*** PROVIDED DATA ***
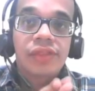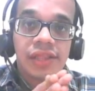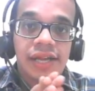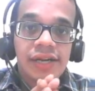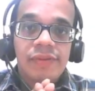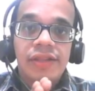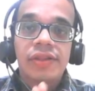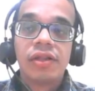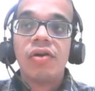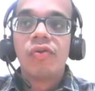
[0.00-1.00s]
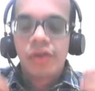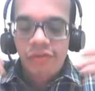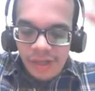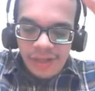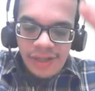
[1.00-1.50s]
That means
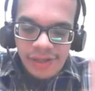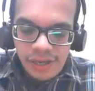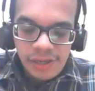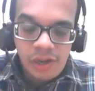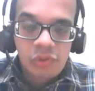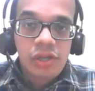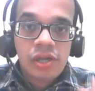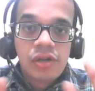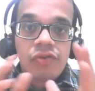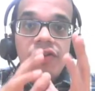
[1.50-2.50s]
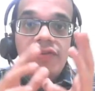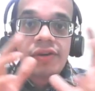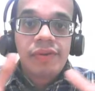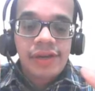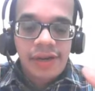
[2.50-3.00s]
if the sales are down, we will
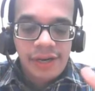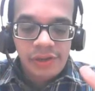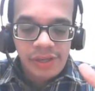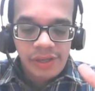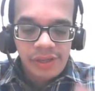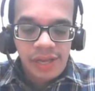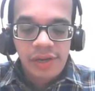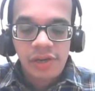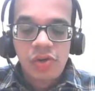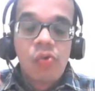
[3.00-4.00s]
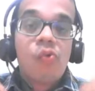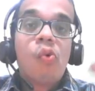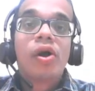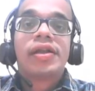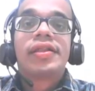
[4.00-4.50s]
be trying to understand
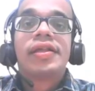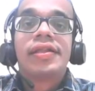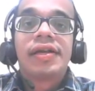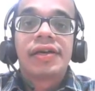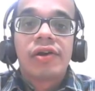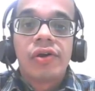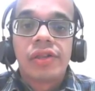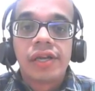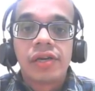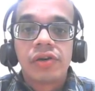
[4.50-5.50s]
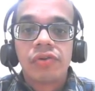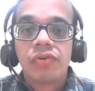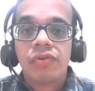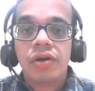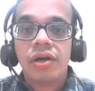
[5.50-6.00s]
what the sales are causing
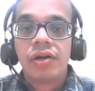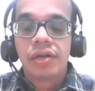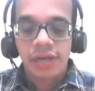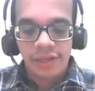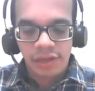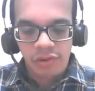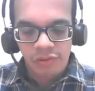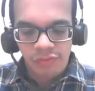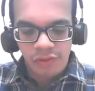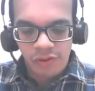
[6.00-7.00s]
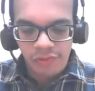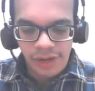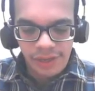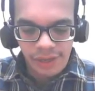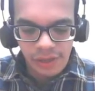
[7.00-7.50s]
to reason out for
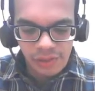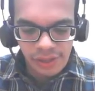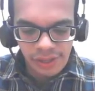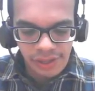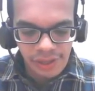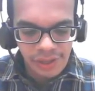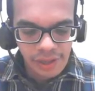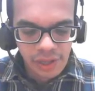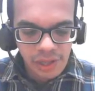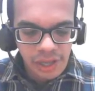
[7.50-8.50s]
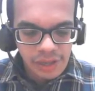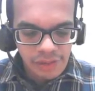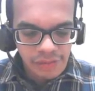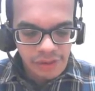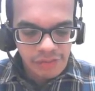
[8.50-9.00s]
finding out the sales,
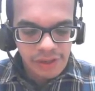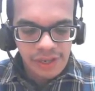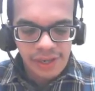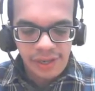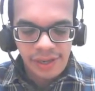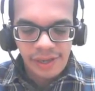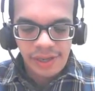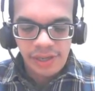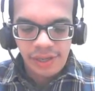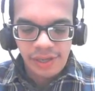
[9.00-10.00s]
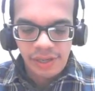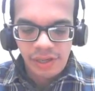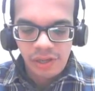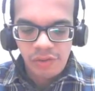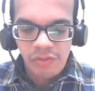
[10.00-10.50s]
and if there are any
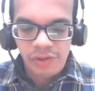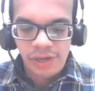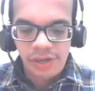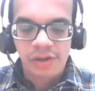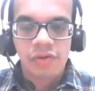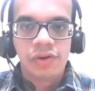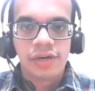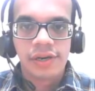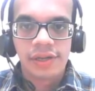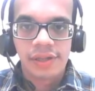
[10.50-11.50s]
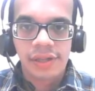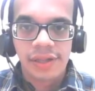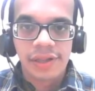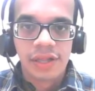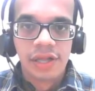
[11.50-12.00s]
reasons to find out the sales,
*** End of PROVIDED DATA ***
Would you please copy, exactly and only, the lines from the one with "[1.00-1.50s]" through the end of the entries above, skipping every picture?

■ **PROBLEM SOLUTION**:
[1.00-1.50s]
That means
[1.50-2.50s]
[2.50-3.00s]
if the sales are down, we will
[3.00-4.00s]
[4.00-4.50s]
be trying to understand
[4.50-5.50s]
[5.50-6.00s]
what the sales are causing
[6.00-7.00s]
[7.00-7.50s]
to reason out for
[7.50-8.50s]
[8.50-9.00s]
finding out the sales,
[9.00-10.00s]
[10.00-10.50s]
and if there are any
[10.50-11.50s]
[11.50-12.00s]
reasons to find out the sales,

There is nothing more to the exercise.